Activity:
Copy every line of the following data that includes the string "frames".

*** Opening Given data ***

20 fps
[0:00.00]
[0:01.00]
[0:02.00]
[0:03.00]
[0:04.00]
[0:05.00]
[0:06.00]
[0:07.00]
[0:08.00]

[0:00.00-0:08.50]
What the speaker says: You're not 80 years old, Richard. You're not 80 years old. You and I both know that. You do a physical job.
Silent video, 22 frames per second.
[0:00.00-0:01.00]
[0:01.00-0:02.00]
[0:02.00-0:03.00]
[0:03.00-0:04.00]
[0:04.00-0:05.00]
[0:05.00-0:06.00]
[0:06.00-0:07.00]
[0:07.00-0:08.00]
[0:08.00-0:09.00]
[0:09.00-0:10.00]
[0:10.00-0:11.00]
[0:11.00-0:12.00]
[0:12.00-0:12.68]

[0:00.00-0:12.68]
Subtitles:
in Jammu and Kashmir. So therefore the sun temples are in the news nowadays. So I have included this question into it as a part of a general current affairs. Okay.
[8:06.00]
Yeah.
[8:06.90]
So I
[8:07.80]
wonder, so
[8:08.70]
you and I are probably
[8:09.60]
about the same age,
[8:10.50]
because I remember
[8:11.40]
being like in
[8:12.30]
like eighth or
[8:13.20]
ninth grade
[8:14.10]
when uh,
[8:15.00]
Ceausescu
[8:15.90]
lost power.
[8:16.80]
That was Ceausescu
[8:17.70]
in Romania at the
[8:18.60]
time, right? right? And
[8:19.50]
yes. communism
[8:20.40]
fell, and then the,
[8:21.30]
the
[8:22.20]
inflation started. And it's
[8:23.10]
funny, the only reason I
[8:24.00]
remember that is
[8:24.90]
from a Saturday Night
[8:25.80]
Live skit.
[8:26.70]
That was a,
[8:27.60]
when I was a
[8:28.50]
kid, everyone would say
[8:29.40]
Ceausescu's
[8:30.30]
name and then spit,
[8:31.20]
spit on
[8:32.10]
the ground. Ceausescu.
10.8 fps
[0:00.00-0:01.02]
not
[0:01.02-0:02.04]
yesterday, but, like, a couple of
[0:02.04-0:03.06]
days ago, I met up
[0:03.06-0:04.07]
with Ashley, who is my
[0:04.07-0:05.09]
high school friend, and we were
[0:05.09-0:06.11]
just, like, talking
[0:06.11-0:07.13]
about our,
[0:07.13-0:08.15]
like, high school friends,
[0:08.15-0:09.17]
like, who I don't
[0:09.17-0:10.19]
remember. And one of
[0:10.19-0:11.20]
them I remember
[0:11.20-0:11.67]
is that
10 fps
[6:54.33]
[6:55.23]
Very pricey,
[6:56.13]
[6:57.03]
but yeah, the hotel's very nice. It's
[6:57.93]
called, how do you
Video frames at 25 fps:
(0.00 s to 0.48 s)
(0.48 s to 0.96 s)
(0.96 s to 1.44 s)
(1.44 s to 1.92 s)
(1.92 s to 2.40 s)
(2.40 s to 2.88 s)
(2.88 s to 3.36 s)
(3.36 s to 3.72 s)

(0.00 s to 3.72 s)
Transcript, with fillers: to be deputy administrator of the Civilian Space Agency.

*** Closing Given data ***

The completed task:
Silent video, 22 frames per second.
Video frames at 25 fps:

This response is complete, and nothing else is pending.